Some schools even came dressed in era appropriate clothing!
Also thank you to all our docents and Marshfield Historical Society and Daniel Webster Estate colleagues for making it another year to remember!
Adventure on the high seas takes focus as the Winslow House Authors Series starts for the 2014 season. Wednesday, June 11th, noted Naval Historian George Daughan will appear and discuss the life and adventures of Boston-born Captain David Porter (1780 – 1843).
While Porter’s Naval career included captaining the USS Constitution and acting as commander-in- chief of the Mexican Navy, of focus this evening will be his time as commander of the USS Essex as highlighted in Mr. Daughan’s latest publication, The Shining Sea: David Porter and the Epic Voyage of the U.S.S. Essex during the War of 1812.
Mr. Daughan has appeared twice prior at the Winslow House to discuss his earlier books: If By Sea: The Forging of the American Navy–from the Revolution to the War of 1812 and 1812: The Navy’s War. If by Sea won the 2008 Samuel Eliot Morison Award, and 1812 was acknowledged with the 2012 gold medal in the history division of the Independent Publisher book Awards and also the 2012 George Pendleton Prize.

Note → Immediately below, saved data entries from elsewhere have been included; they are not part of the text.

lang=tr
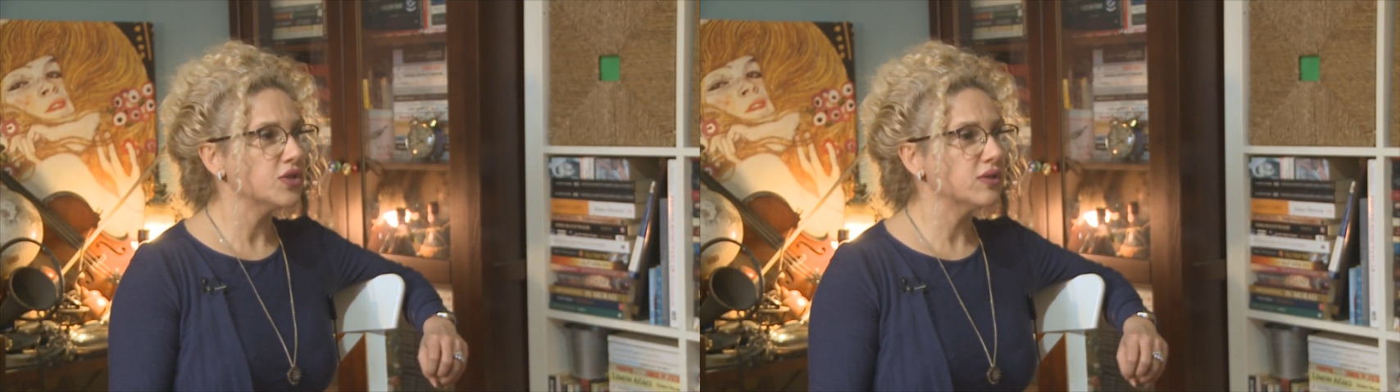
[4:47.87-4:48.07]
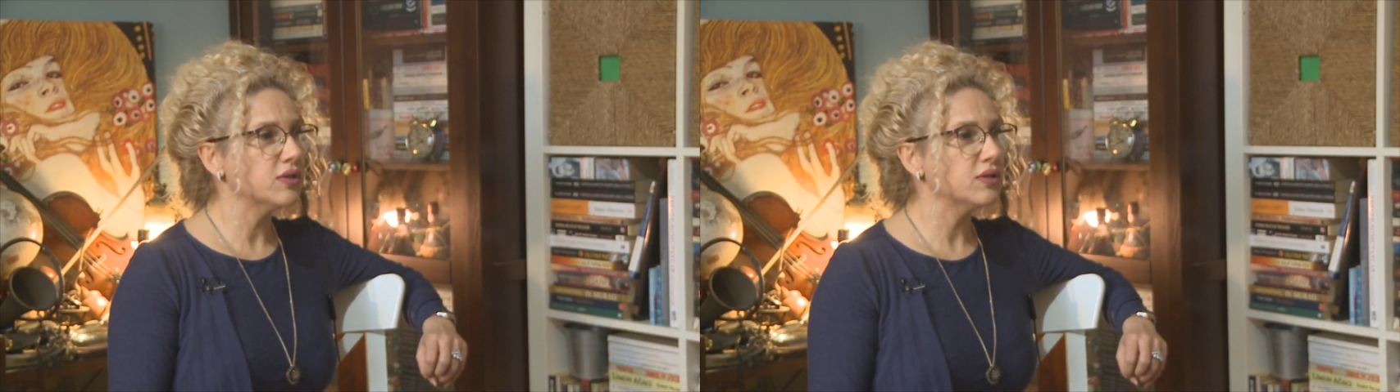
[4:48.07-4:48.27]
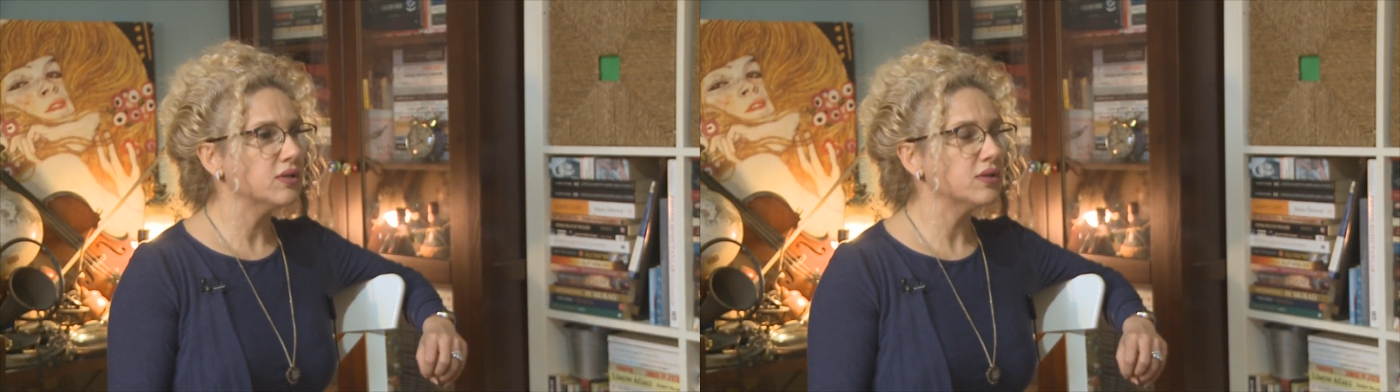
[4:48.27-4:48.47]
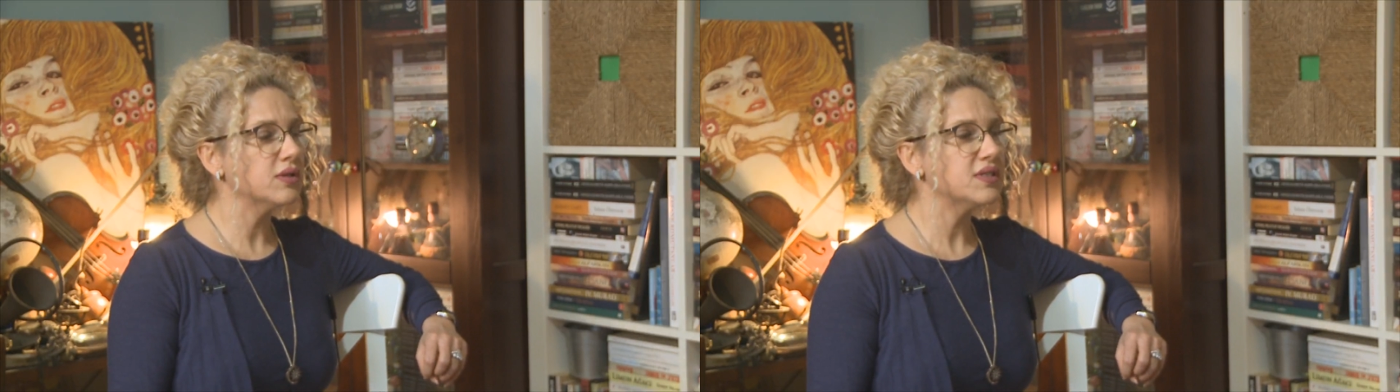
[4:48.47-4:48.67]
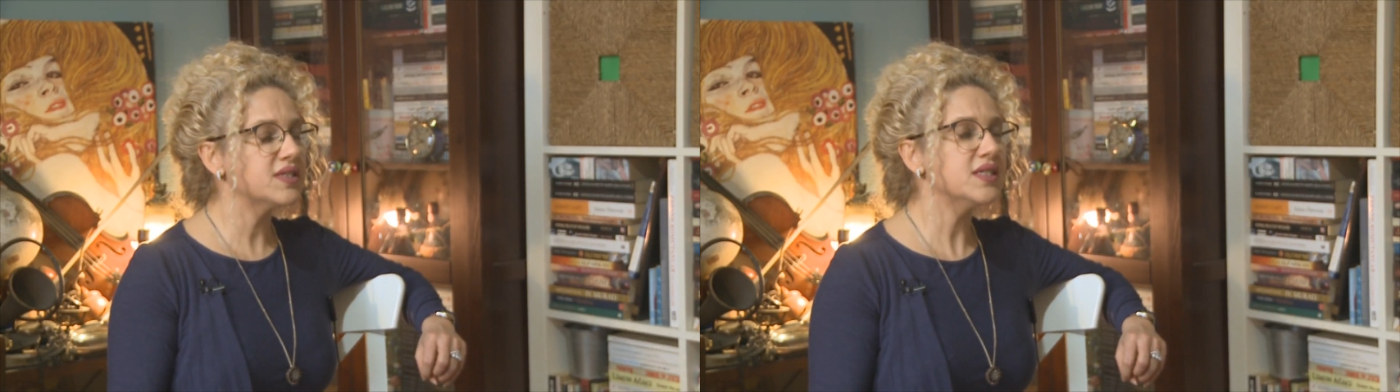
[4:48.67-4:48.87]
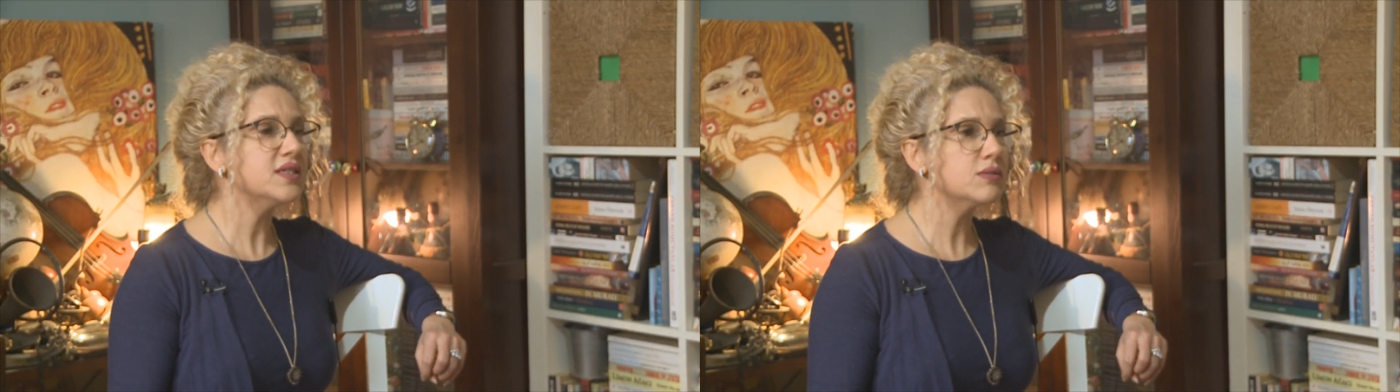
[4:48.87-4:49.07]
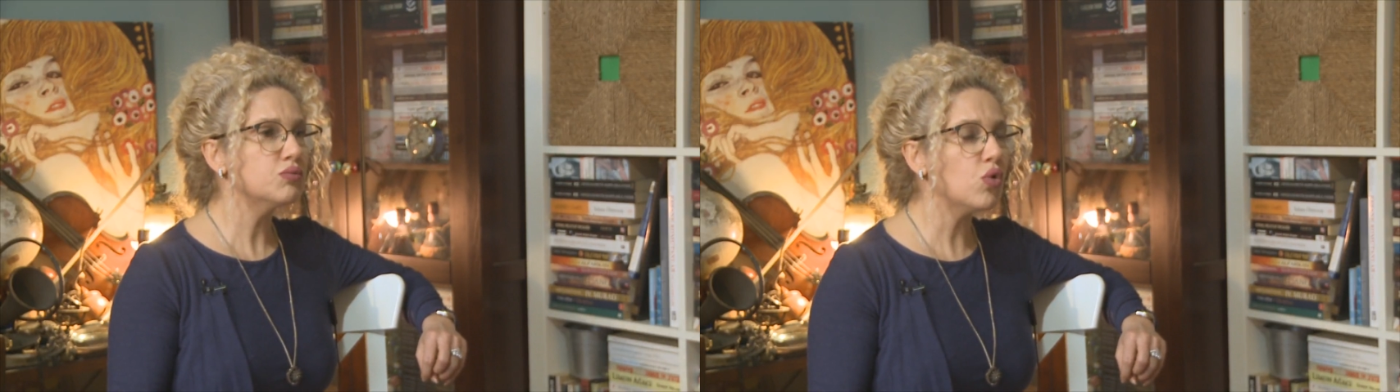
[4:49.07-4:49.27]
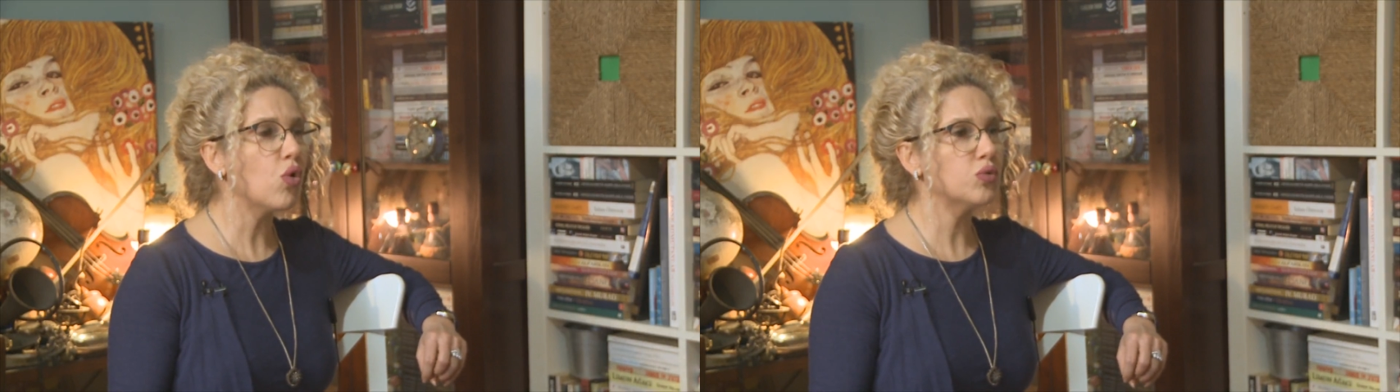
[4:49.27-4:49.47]
E, siz
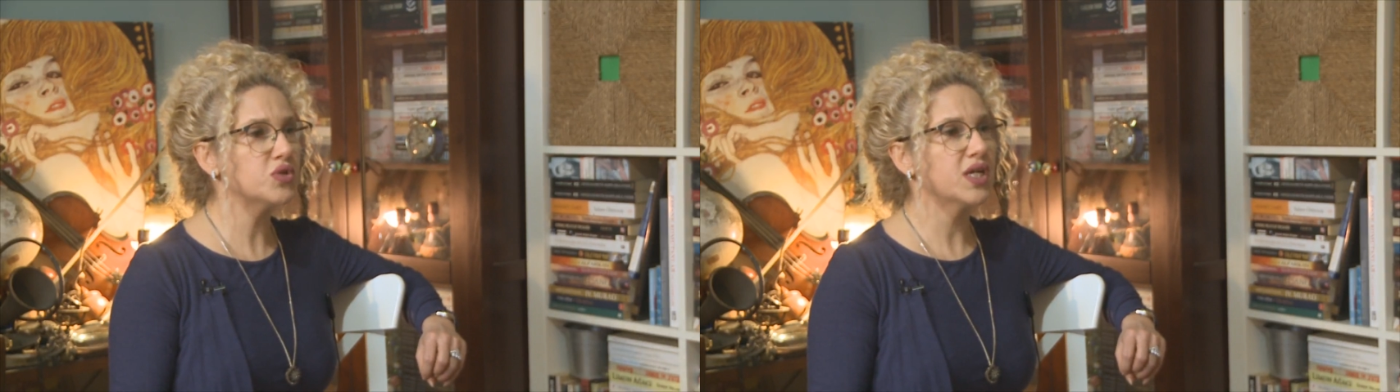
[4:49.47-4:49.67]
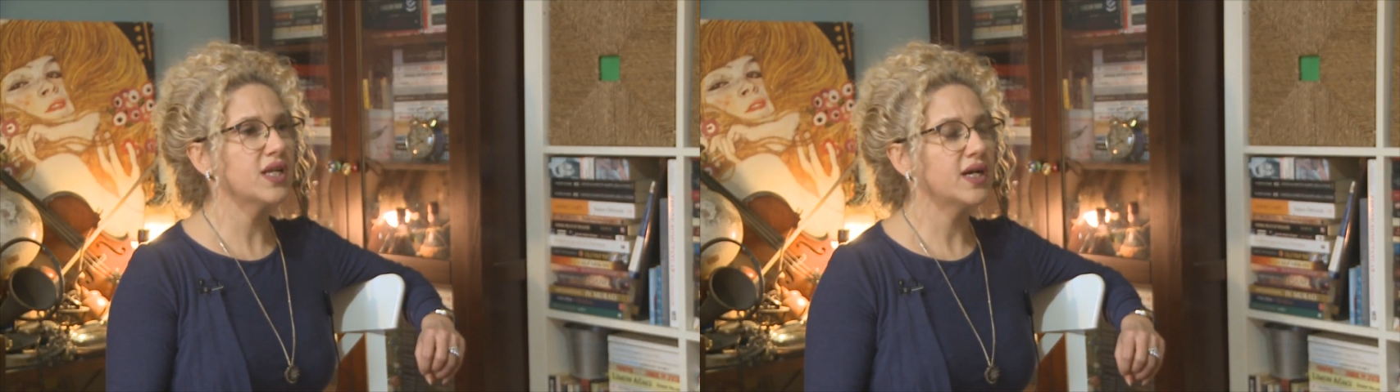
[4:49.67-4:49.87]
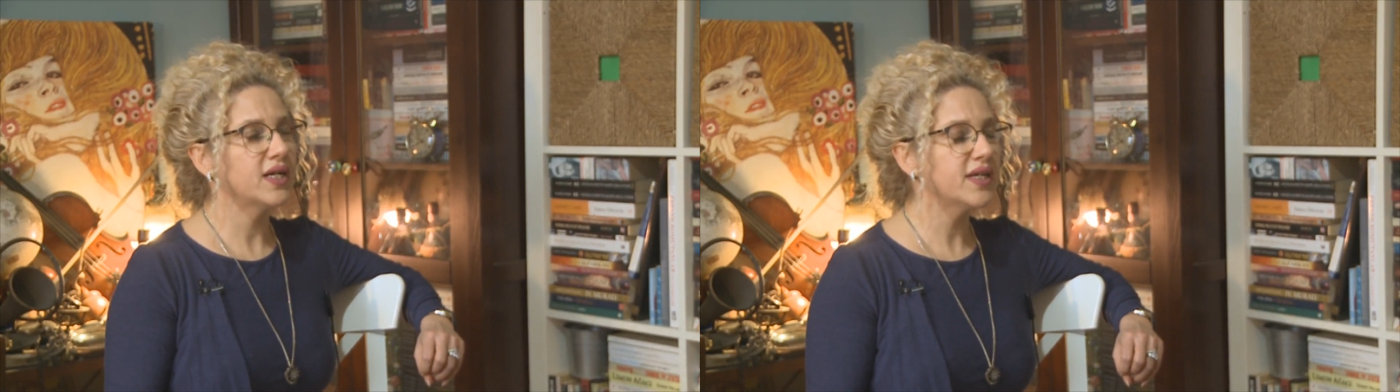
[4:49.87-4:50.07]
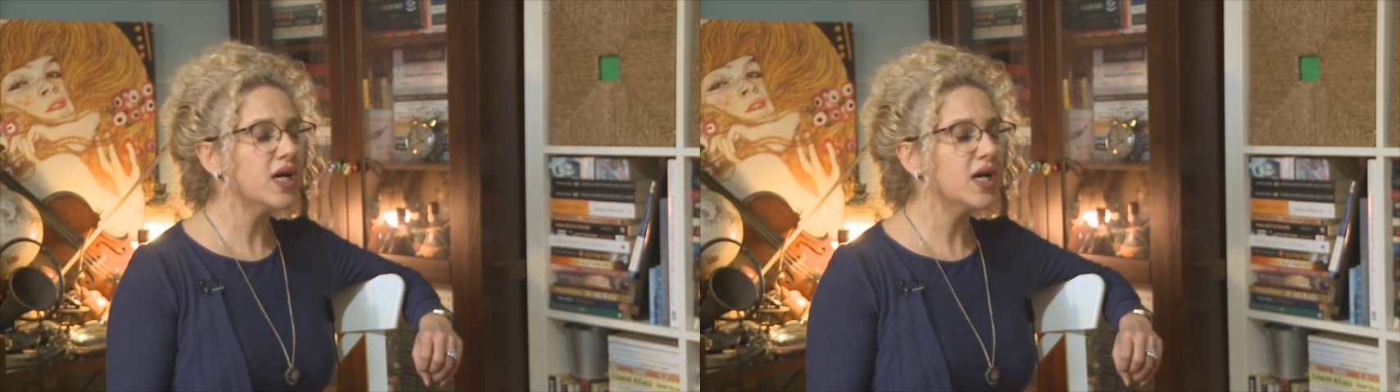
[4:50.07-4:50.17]
bu objelerle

The Association is pleased to announce that Aaron Dougherty has joined the Winslow House as interim executive director. He has been appointed to the position effective June 1st.
Aaron has been researching and interpreting the colonial New England experience since 2009. A native of Michigan, in 2010 he received his MA in early American History from Eastern Michigan University. Favorite subjects of study included the sociology of the Salem Witch Trials, the economic and social development of New England and Virginia, and religious practices in early America. His capstone essay explored the influence of the American Revolution on American Indian nationalism prior to the War of 1812, and its impact on Tecumseh’s Indian Confederacy in the old Northwest.
From 2010 until 2012, he worked as a first-person Colonial Interpreter in Plimoth Plantation’s 1627 English Village, portraying Plimoth resident John Winslow and other settlers. During the spring of 2012 he received an appointment as a seasonal Park Ranger at Boston National Historical Park, giving tours of Boston’s Freedom Trail and creating educational programming for Faneuil Hall and Bunker Hill. Since 2012, he’s honed his experience in the Massachusetts museum field by volunteering in Plimoth Plantation’s Library and Collections department, carrying out grant-writing for Pilgrim Hall Museum, and conducting research for the Plymouth Antiquarian Society.
We hope you will join us in welcoming Aaron to the Winslow House Family.